> [Work request]
Among the lines below, some may hold the word "frames"; state how many do, giving only the number.

[Collected data]
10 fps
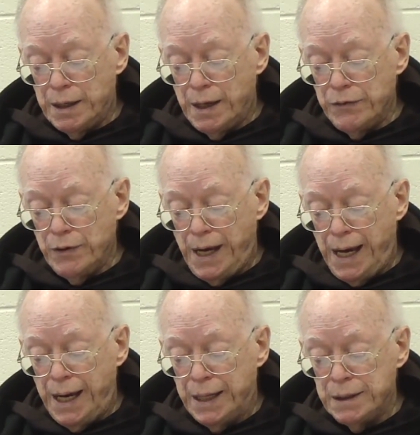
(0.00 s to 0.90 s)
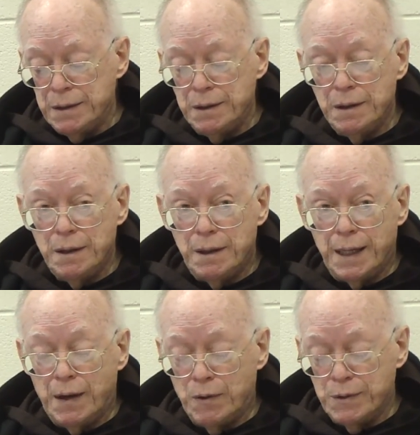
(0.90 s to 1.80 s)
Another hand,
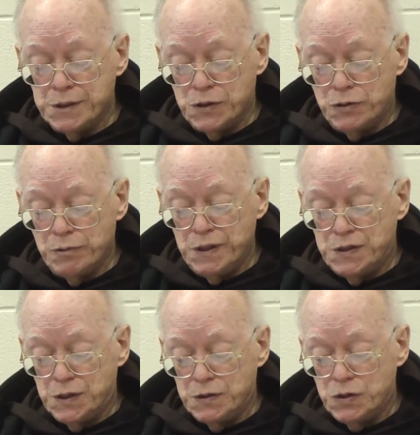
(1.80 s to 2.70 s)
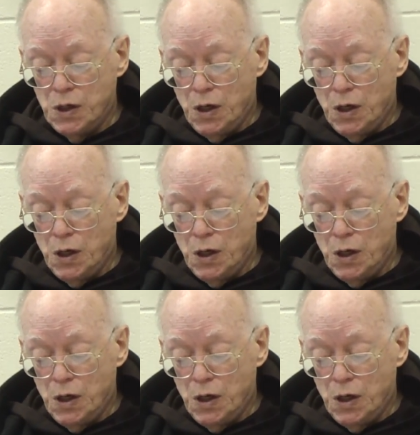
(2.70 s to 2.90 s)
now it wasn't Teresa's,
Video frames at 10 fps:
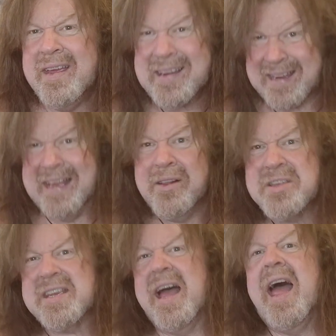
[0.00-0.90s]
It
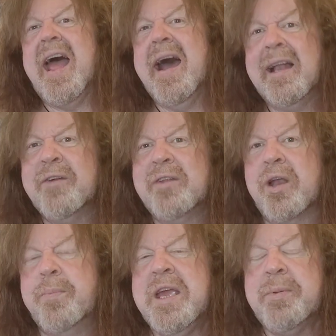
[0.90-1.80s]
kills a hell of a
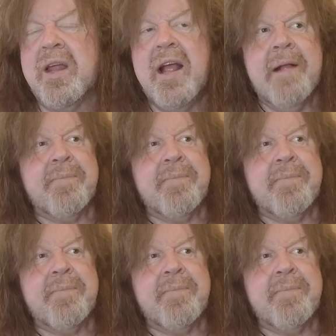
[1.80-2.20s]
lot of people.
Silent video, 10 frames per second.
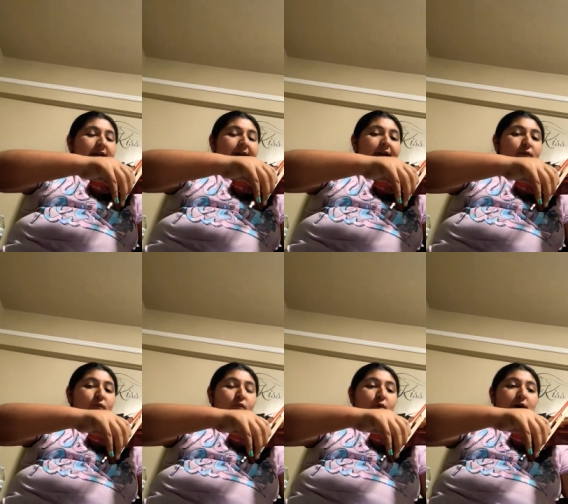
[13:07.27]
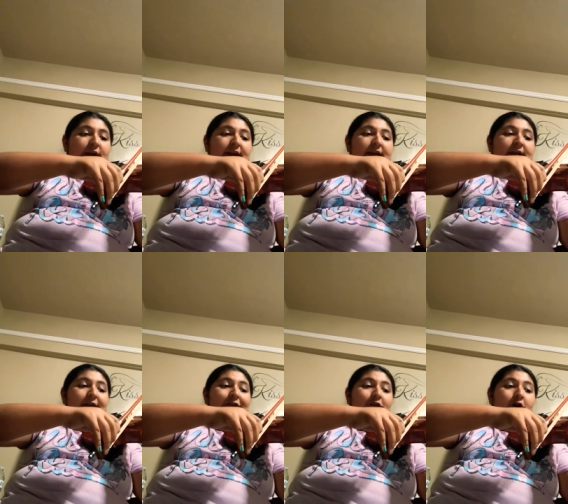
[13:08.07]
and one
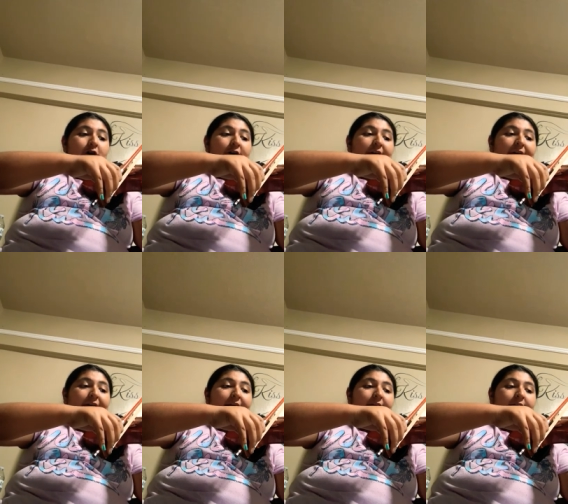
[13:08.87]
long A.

> [Output for this task]
2